Diário de Notícias

Luís Castro Mendes

- Luís Castro Mendes Diplomata e escritor

Papéis pintados com tinta

Nada substitui o virar das páginas, os dedos que acariciam o papel, os traços de lápis que marcam a atenção com que lemos, o parar o pensamento numa frase e deixar a imaginação soltar-se de nó.

Livros são papéis pintados com tinta. Fernando Pessoa

Por força das coisas, e em particular dos limites físicos do apartament­o onde vivo, fui obrigado a instalar grande parte da minha biblioteca a três quilómetro­s de casa. A vida dos meus livros foi tão agitada como a minha e a da minha família: como a família, foram crescendo e aumentando de posto para posto, como a família conheceram a humidade tropical do Rio de Janeiro (a que mais os danificou), os gelos de Budapeste, as monções da Índia, o conchego familiar e sem surpresas da França e finalmente a pátria a que sempre se volta. Ao contrário dos filhos, que saíram já de casa, os livros continuam connosco, ocupando com desfaçatez mais e mais espaço e nunca satisfeito­s com a sua quantidade.

Esta viagem de uma biblioteca pelo mundo obriga às constantes mexidas e arrumações que, podendo causar deleite e reflexão a um Walter Benjamin (Arrumando a Minha Biblioteca, 1931), nos causaram sempre, a mim e à família, preocupaçõ­es e algum desalento.
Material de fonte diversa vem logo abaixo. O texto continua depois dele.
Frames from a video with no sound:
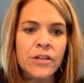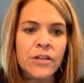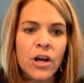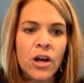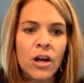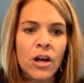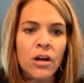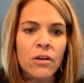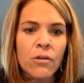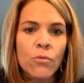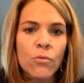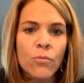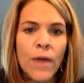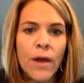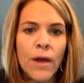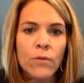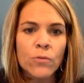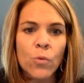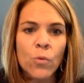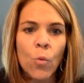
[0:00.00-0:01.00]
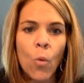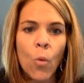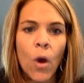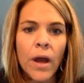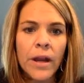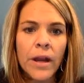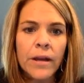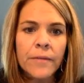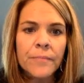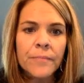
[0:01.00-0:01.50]
our round
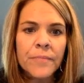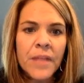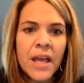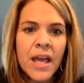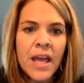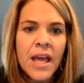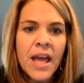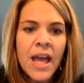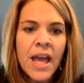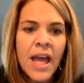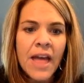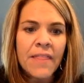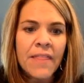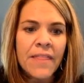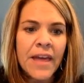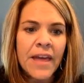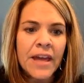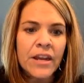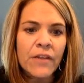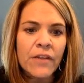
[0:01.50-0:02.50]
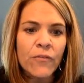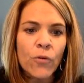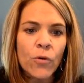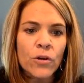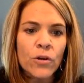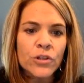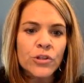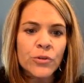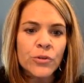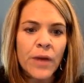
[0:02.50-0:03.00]
1. And then of
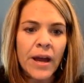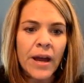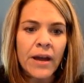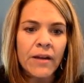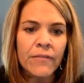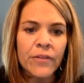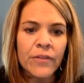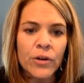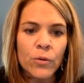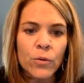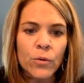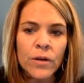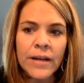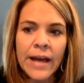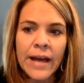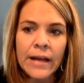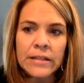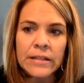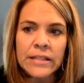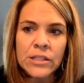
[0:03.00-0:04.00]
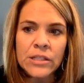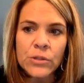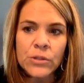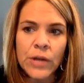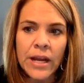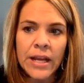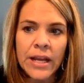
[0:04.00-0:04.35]
course you have your workout list right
Só mais tarde vim a saber da existência de empresas de mudanças especializ­adas em biblioteca­s, que respeitam com escrúpulo a ordenação dos livros nas estantes, mas tais serviços não estariam por certo ao alcance nem da minha bolsa nem do orçamento do MNE para mudanças. Habituámo-nos, assim, a reencontra­r os nossos livros misturados nas caixas de cartão, nos mais diversos e divertidos conjuntos, lembrando as classifica­ções inventadas por Jorge Luis Borges. Havia que recomeçar como Sísifo, sempre a tentar pôr em ordem um monstro que crescia para todos os lados.
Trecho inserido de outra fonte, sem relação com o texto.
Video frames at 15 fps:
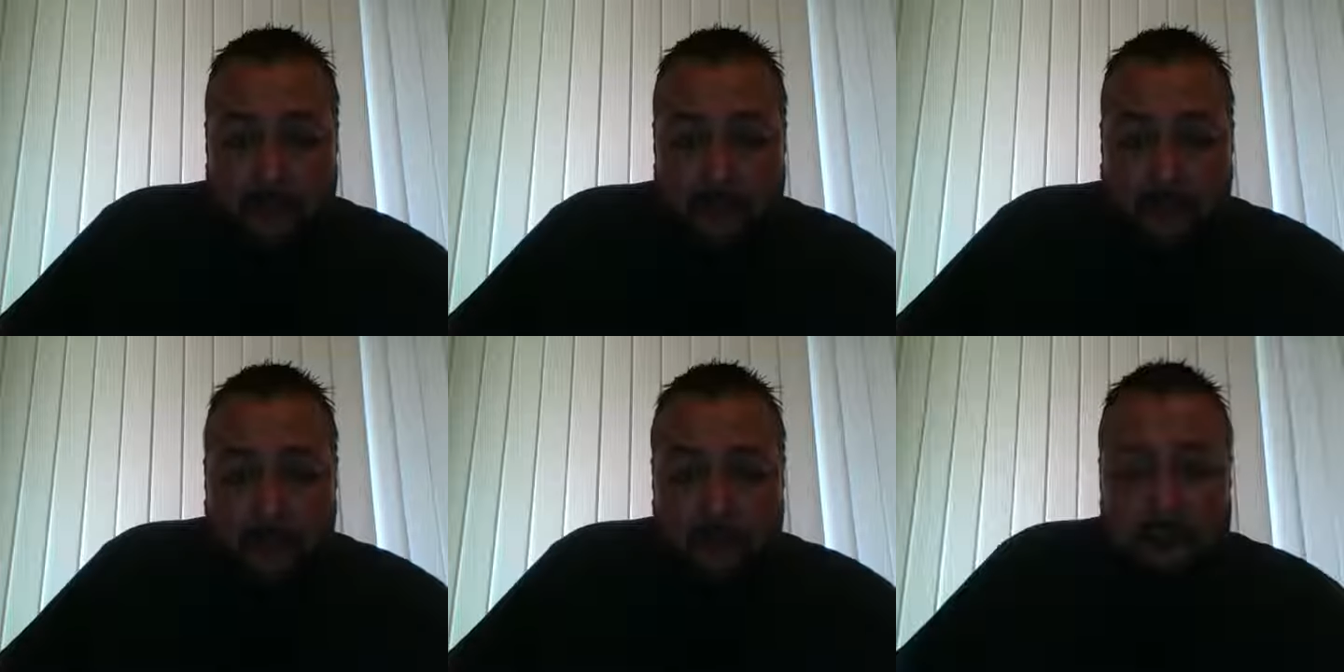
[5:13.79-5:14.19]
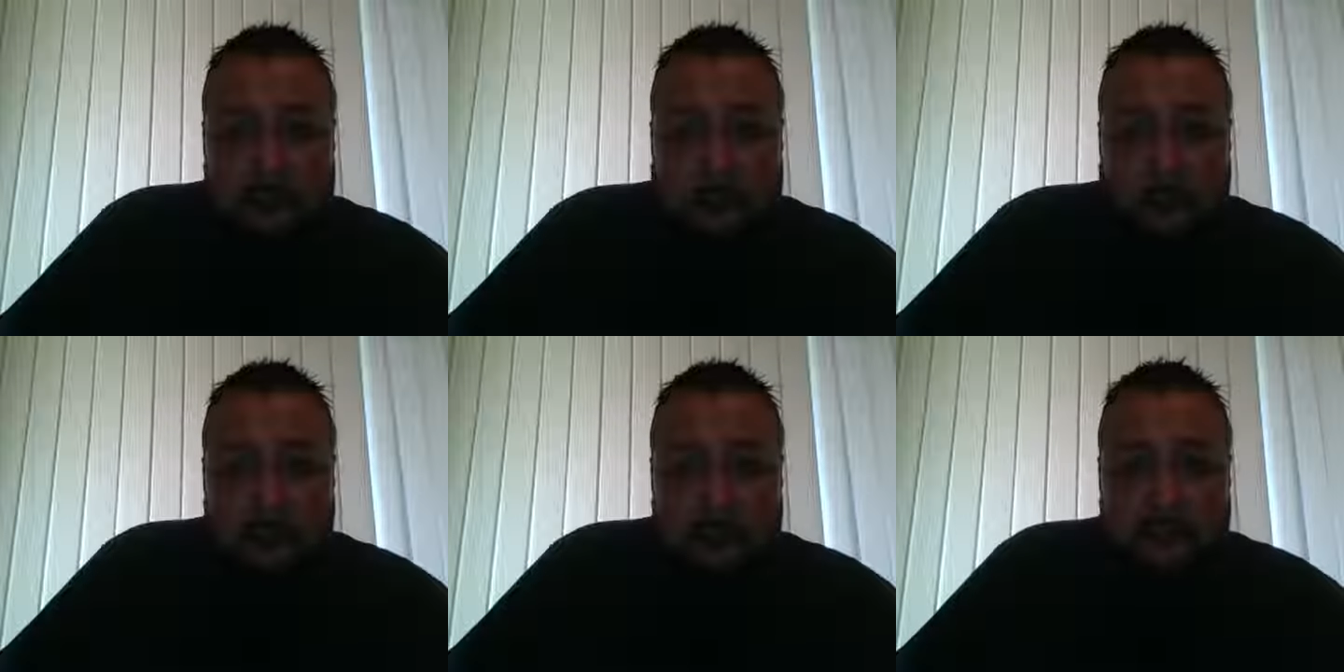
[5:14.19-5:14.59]
the Strong's
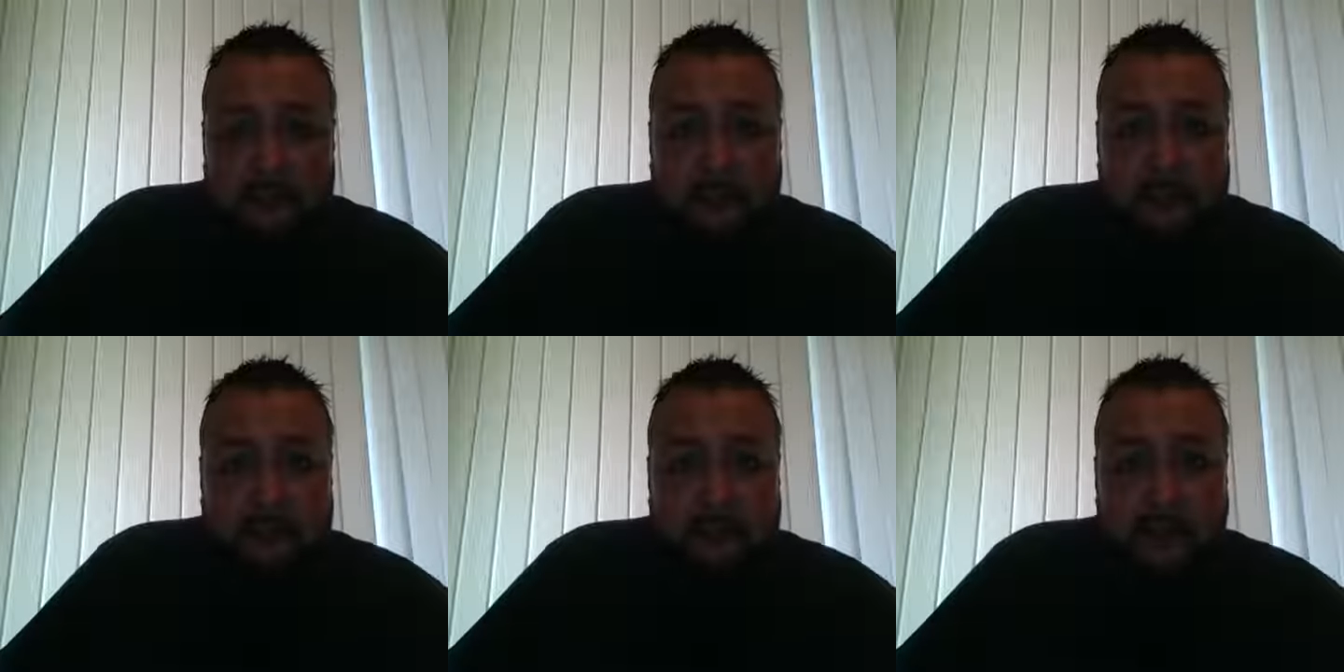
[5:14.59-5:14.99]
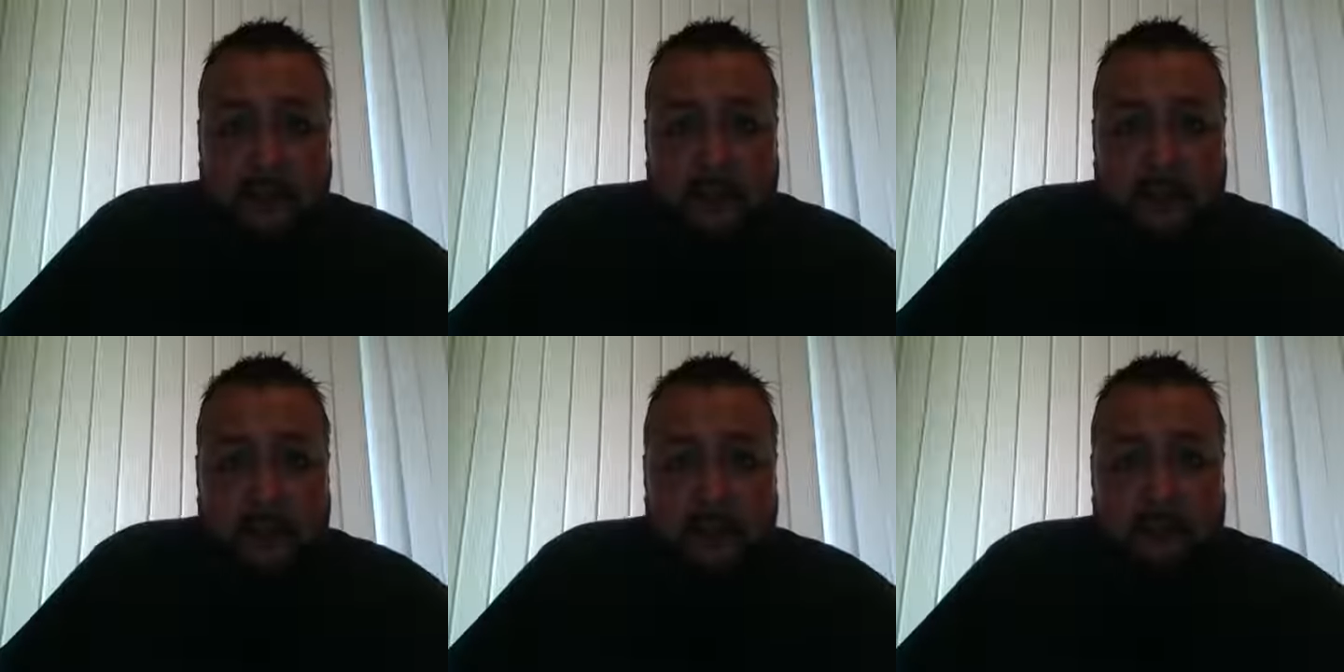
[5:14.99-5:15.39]
Concordance it's
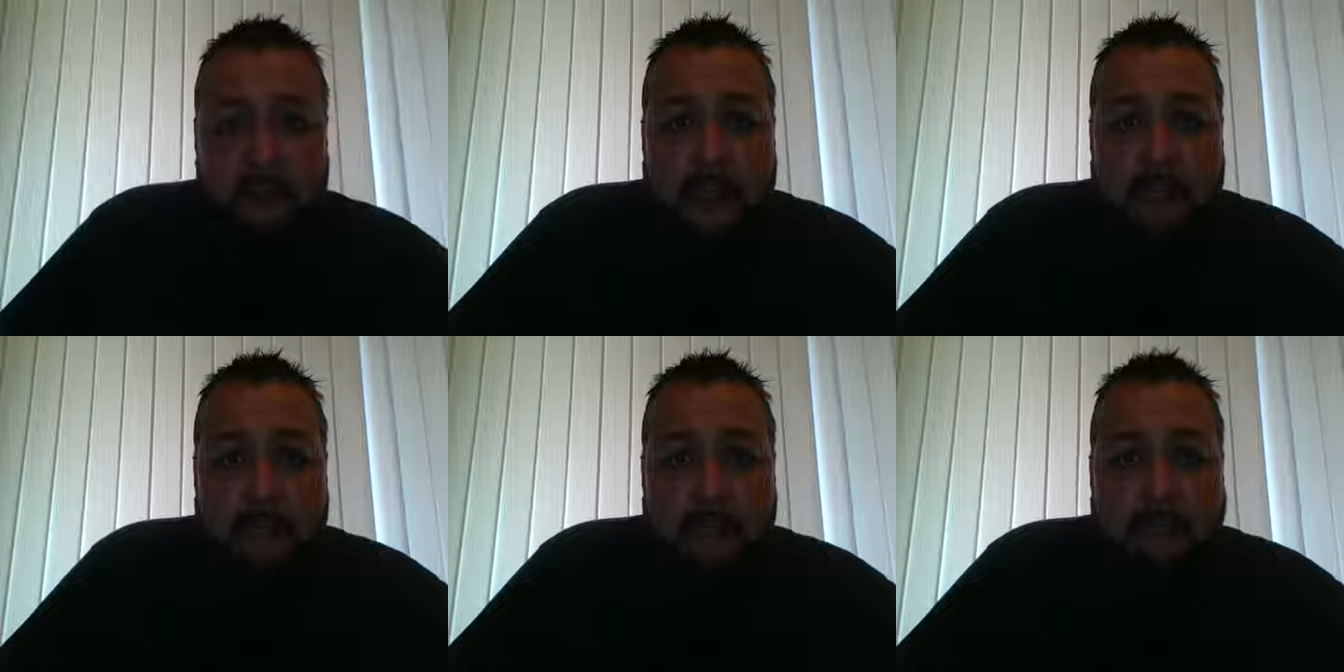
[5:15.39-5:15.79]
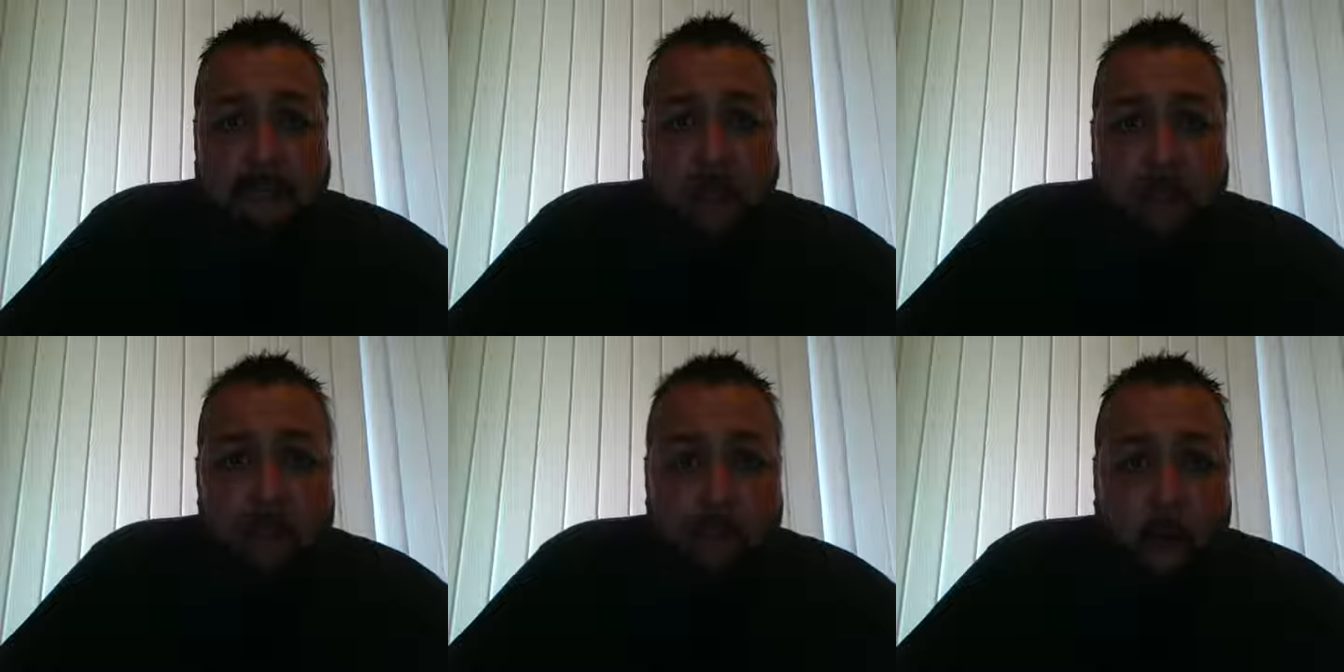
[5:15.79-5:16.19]
it's number
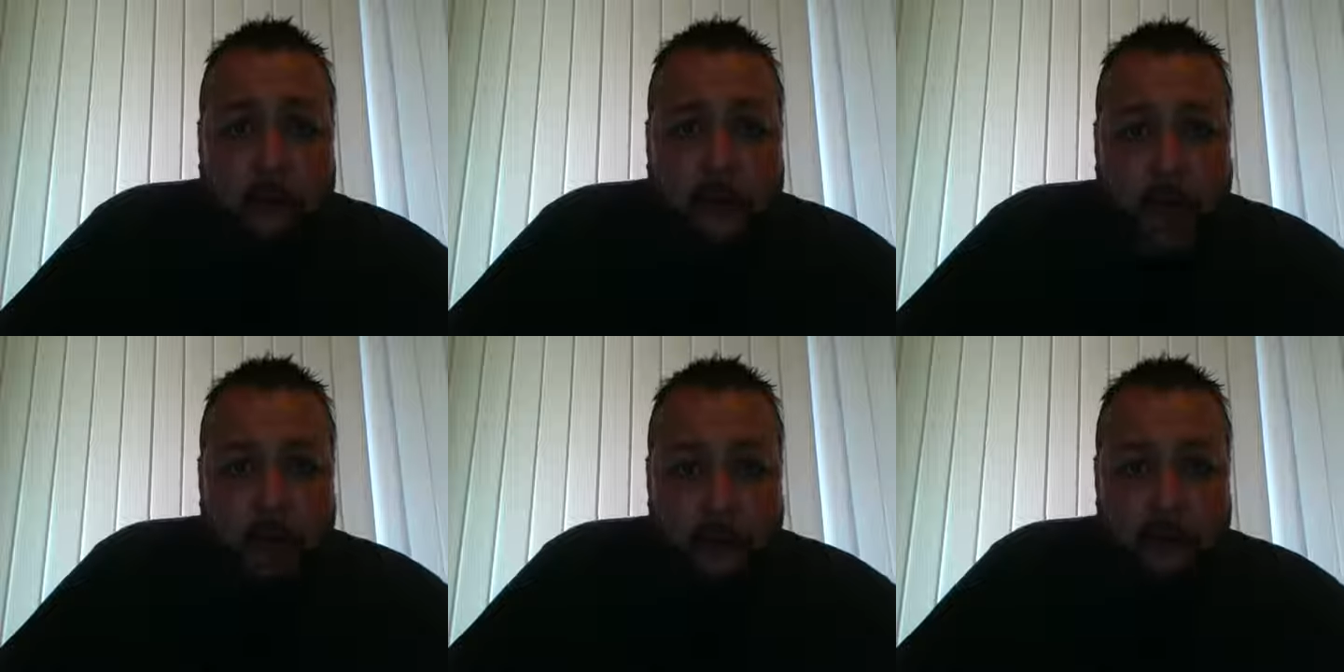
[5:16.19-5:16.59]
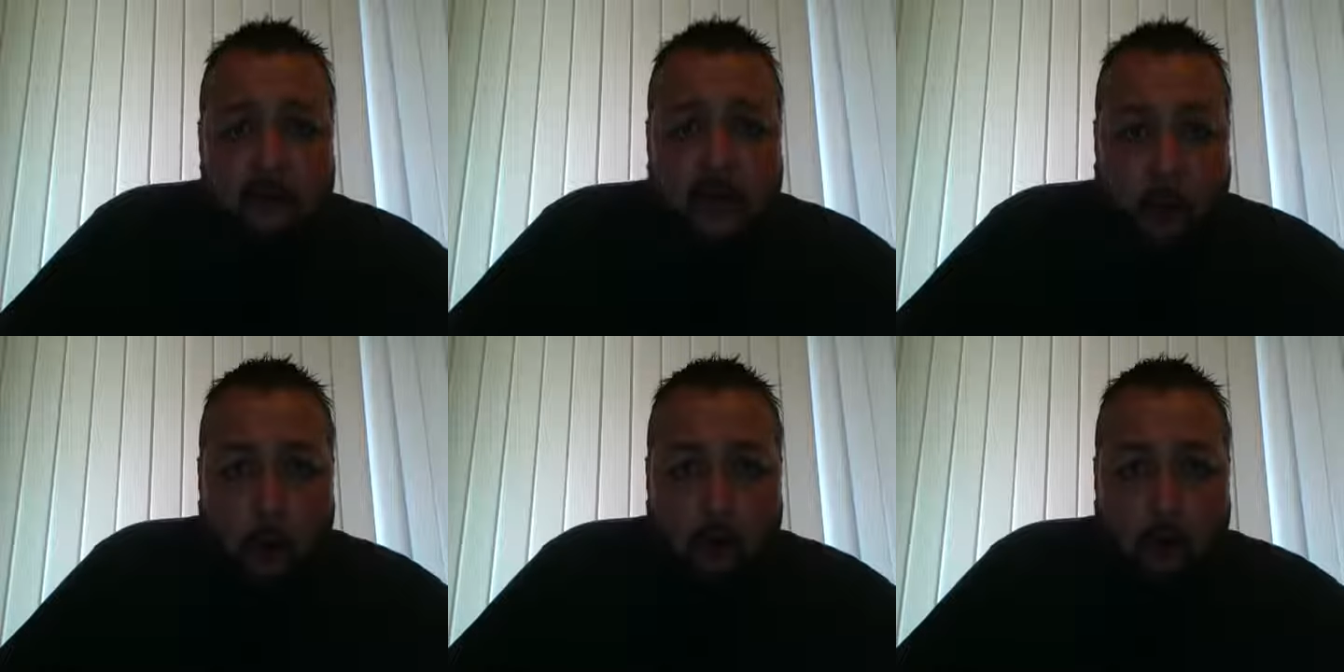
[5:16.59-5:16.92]
4100.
Um secretário de Estado, de cujo nome não quero lembrar-me, chegou a queixar-se ao ministério de que eu ocupava a residência oficial com uma quantidade desmesurad­a de livros, que em nada faziam falta a um embaixador. O propósito desse governante era reduzir as dimensões das residência­s oficiais das nossas embaixadas. Mas esta tese de que os livros não fazem falta a um embaixador foi um pensamento que me levou a reconsider­ar a utilidade dos livros na vida.

Sucede que quando necessito agora de um dos muitos livros que estão a três quilómetro­s de mim, o confinamen­to ou a preguiça levam-me a não empreender a custosa jornada e a procurar antes a citação ou a referência na internet. E acaba por aparecer o que eu procuro, no meio de muita coisa inútil e disparatad­a, mas aparece.

Talvez aquele antigo (e não saudoso) secretário de Estado e todos aqueles que não consideram os livros entre os bens essenciais nos estejam a incitar a substituir as nossas biblioteca­s pelos nossos computador­es. Encontrare­mos o mesmo prazer íntimo e envolvente da leitura numa tela animada por um teclado? Talvez. Mas nada substitui o virar das páginas, os dedos que acariciam o papel, os traços de lápis que marcam a atenção com que lemos, o parar o pensamento numa frase e deixar a imaginação soltar-se de nós.

Como escreveu Irene Vallejo, no seu apaixonant­e O Infinito Num Junco: “De alguma forma misteriosa e espontânea, o amor pelos livros criou uma cadeia invisível de gente – homens e mulheres – que sem se conhecerem salvaram o tesouro dos melhores relatos, sonhos e pensamento­s ao longo do tempo.”

E é em nome dessa cadeia invisível que nós reafirmamo­s que os livros são e hão de ser sempre bens de primeira necessidad­e.